Higher Learning is a 1995 American romantic drama film, directed by John Singleton, and starring an ensemble cast. The film follows the changing lives of three incoming freshmen at the fictional Columbus University: Malik Williams (Omar Epps), a black track star who struggles with academics; Kristen Connor (Kristy Swanson), a shy and naive girl; and Remy (Michael Rapaport), a lonely and confused man seemingly out of place in his new environment.[1]

The film also featured Tyra Banks' first performance in a theatrical film. Laurence Fishburne won an NAACP Image Award for "Outstanding Supporting Actor in a Motion Picture"; Ice Cube was also nominated for the award. This was the last film appearance of Dedrick D. Gobert, who was shot dead in 1994 prior to the film's release.

The exterior shots and outdoor scenes were shot on the campus of University of California, Los Angeles (UCLA) while the interiors were shot at Sony Pictures Studios.

Plot[edit]

Cast[edit]

Reception [edit]

According to Box Office Mojo, Higher Learning grossed $38,290,723 in the United States, with $20,200,000 in rentals.[citation needed] It ranked #17 amongst highest grossing R-rated movies in 1995.[citation needed]

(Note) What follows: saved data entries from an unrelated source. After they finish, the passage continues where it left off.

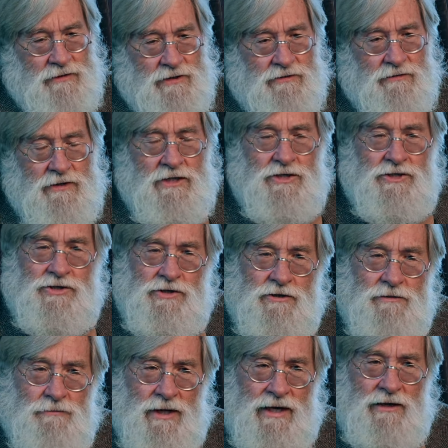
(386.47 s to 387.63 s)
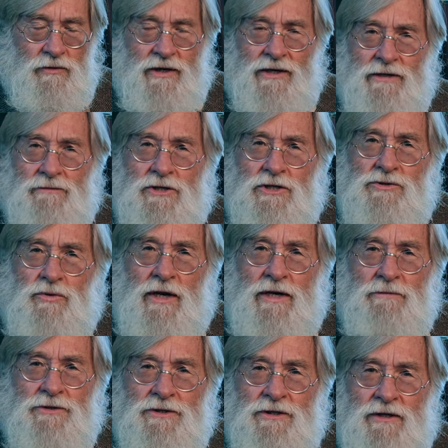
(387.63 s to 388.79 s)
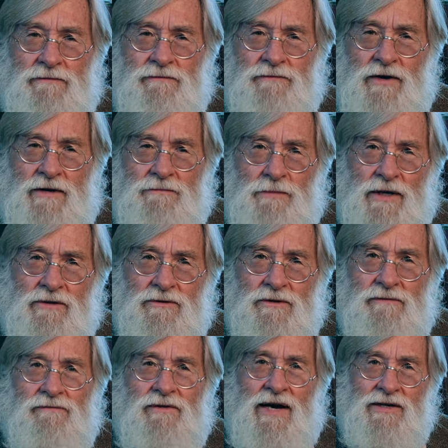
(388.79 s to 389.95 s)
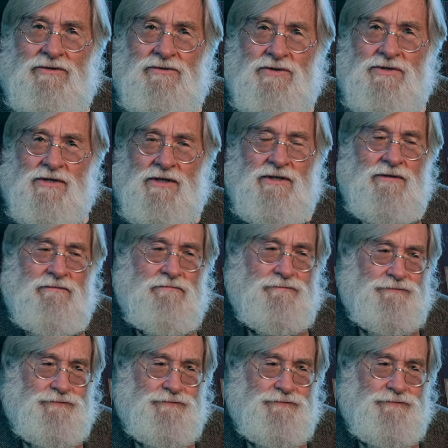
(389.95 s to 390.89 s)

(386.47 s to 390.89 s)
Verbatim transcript: that certain black and white images were able to convey better the value scheme.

Laurence Fishburne won an Image Award, and Ice Cube was nominated an Image Award in 1996.

Critical response [edit]

The film received mixed reviews. Roger Ebert commented about John Singleton's direction of the film: "He sees with a clear eye and a strong will, and is not persuaded by fashionable ideologies. His movies are thought-provoking because he uses familiar kinds of characters and then asks hard questions about them." He awarded the film 3 out of 4 stars.[2] TimeOut Magazine wrote: "a stylish, intelligent film-maker, Singleton interweaves the threads of his demographic tapestry with assurance, passion and a welcome awareness of the complexities of the college community's contradictory impulses towards integration and separatism."[3]

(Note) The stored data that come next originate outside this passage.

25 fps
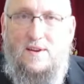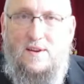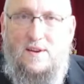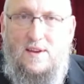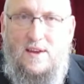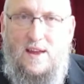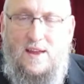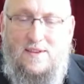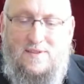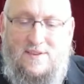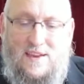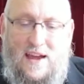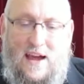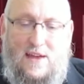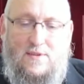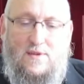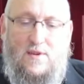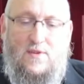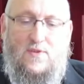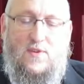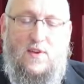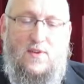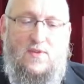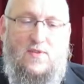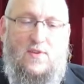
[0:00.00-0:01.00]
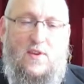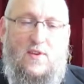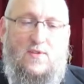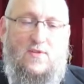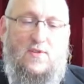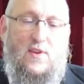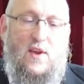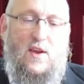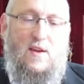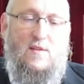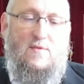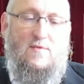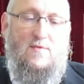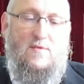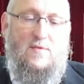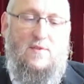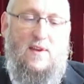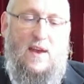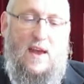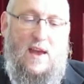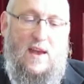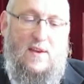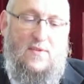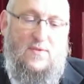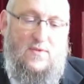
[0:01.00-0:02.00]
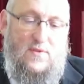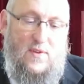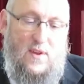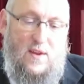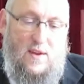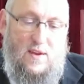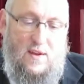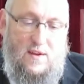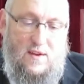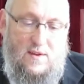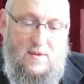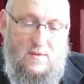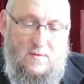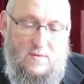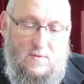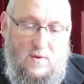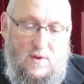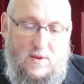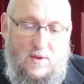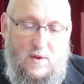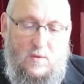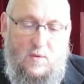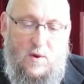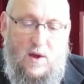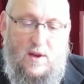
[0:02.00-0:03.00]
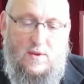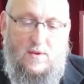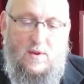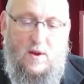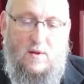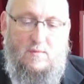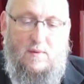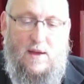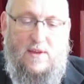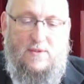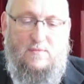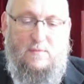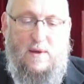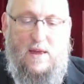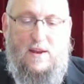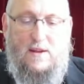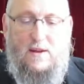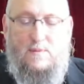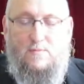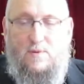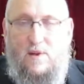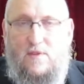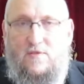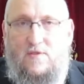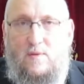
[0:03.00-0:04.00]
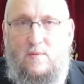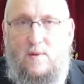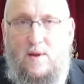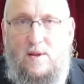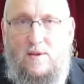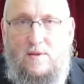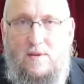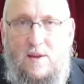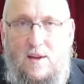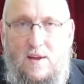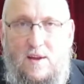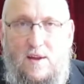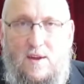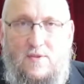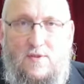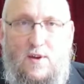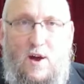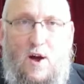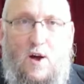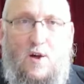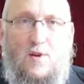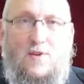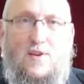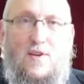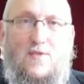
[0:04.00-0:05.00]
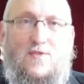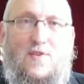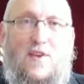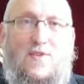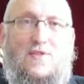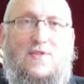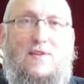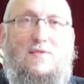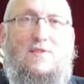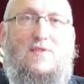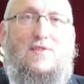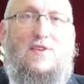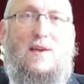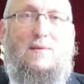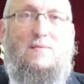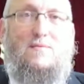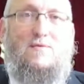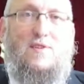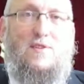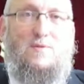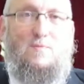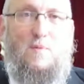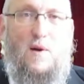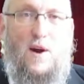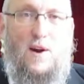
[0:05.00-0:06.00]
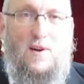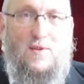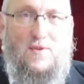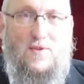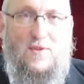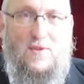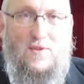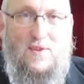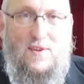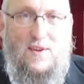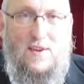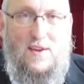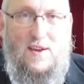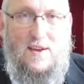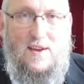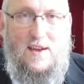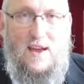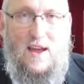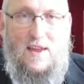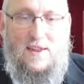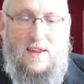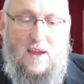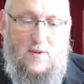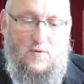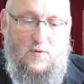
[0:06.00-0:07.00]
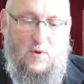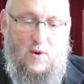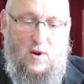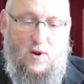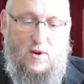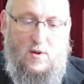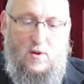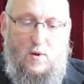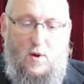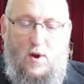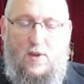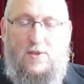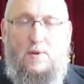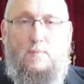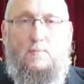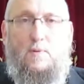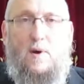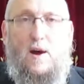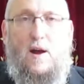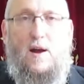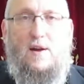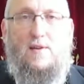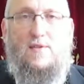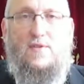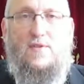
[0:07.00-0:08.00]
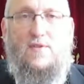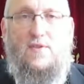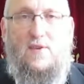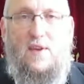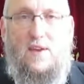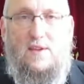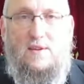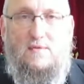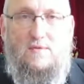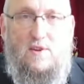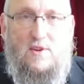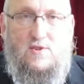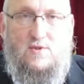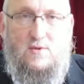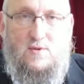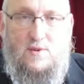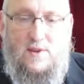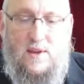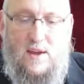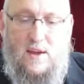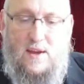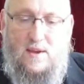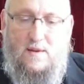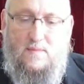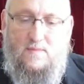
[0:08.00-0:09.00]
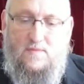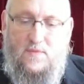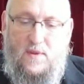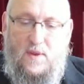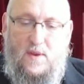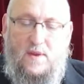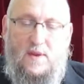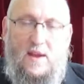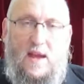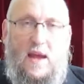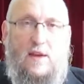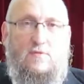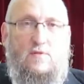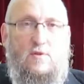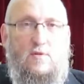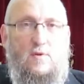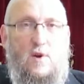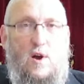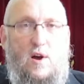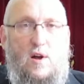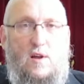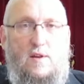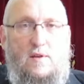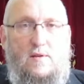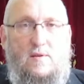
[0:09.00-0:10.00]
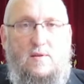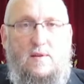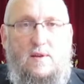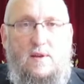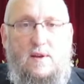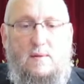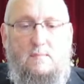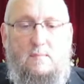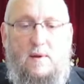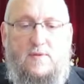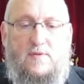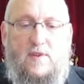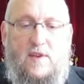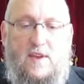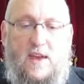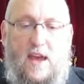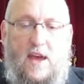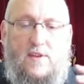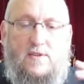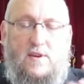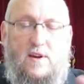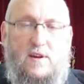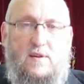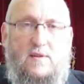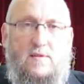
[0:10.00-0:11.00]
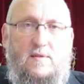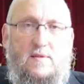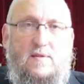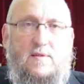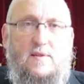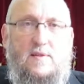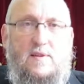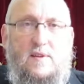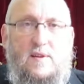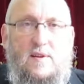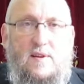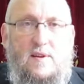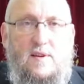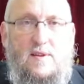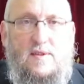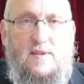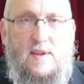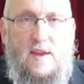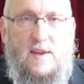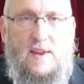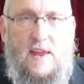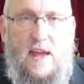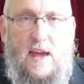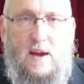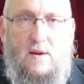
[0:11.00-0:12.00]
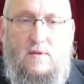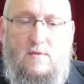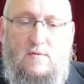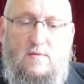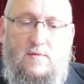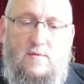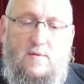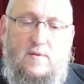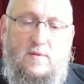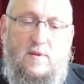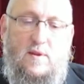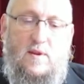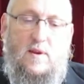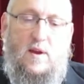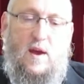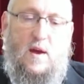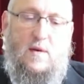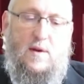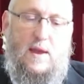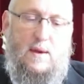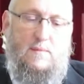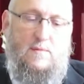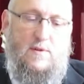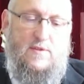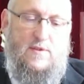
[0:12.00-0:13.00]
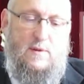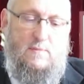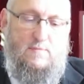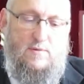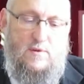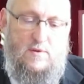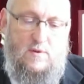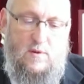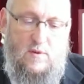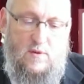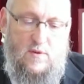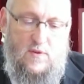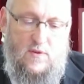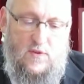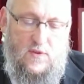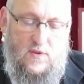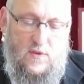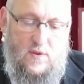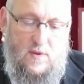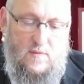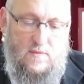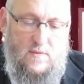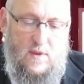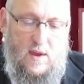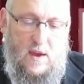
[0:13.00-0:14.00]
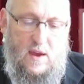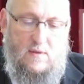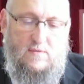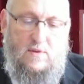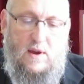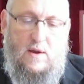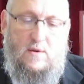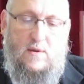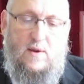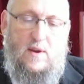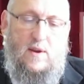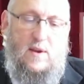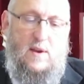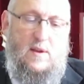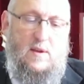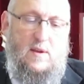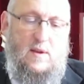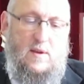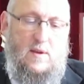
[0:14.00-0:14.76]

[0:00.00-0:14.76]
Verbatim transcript: its godless consists of, as uh, we well know, mathematical principle. The whole consists of the sum of its parts. And therefore, all the parts individually have a role, but together, they now are able to produce a very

Reel Film Reviews wrote, "...Higher Learning is consistently entertaining and well-acted all around. While it's not a perfect movie – Cube's character disappears for a 30-minute stretch and Singleton's approach often veers into heavy-handedness – it is nevertheless an intriguing look at the differences between races and how such differences can clash." (3.5 stars out of 4)[4]

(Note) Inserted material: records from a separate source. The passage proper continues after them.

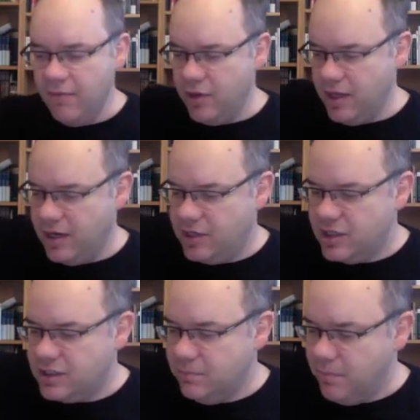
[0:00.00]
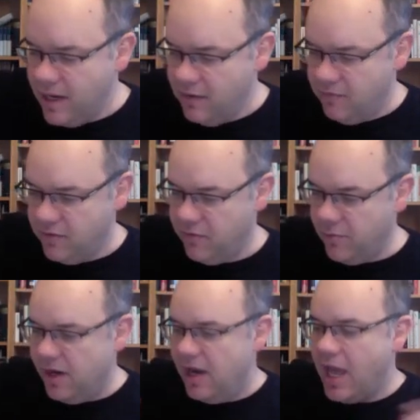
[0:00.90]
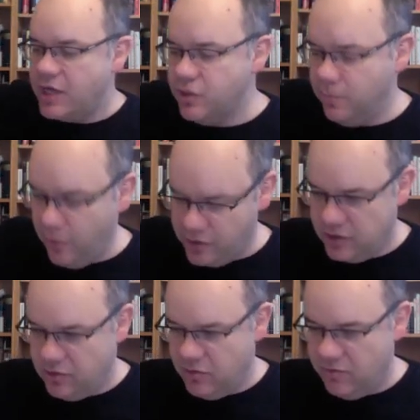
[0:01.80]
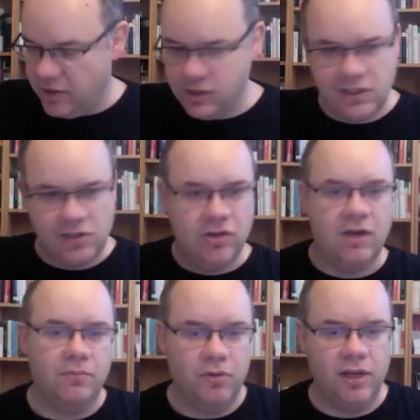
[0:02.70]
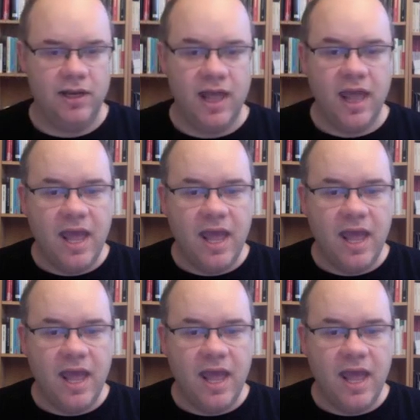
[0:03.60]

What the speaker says: where you can then just benefit from a large repository of functions that you can pull in.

Higher Learning currently holds a 50% rating on Rotten Tomatoes based on 34 reviews.

Soundtrack [edit]

The soundtrack, containing hip hop, R&B, rock and jazz music was released on January 3, 1995 by Epic Records. It peaked at #39 on the Billboard 200 and #9 on the Top R&B/Hip-Hop Albums.[citation needed] In addition to "Higher", performed by Ice Cube, the soundtrack includes original music by OutKast, Liz Phair, Tori Amos and Rage Against the Machine.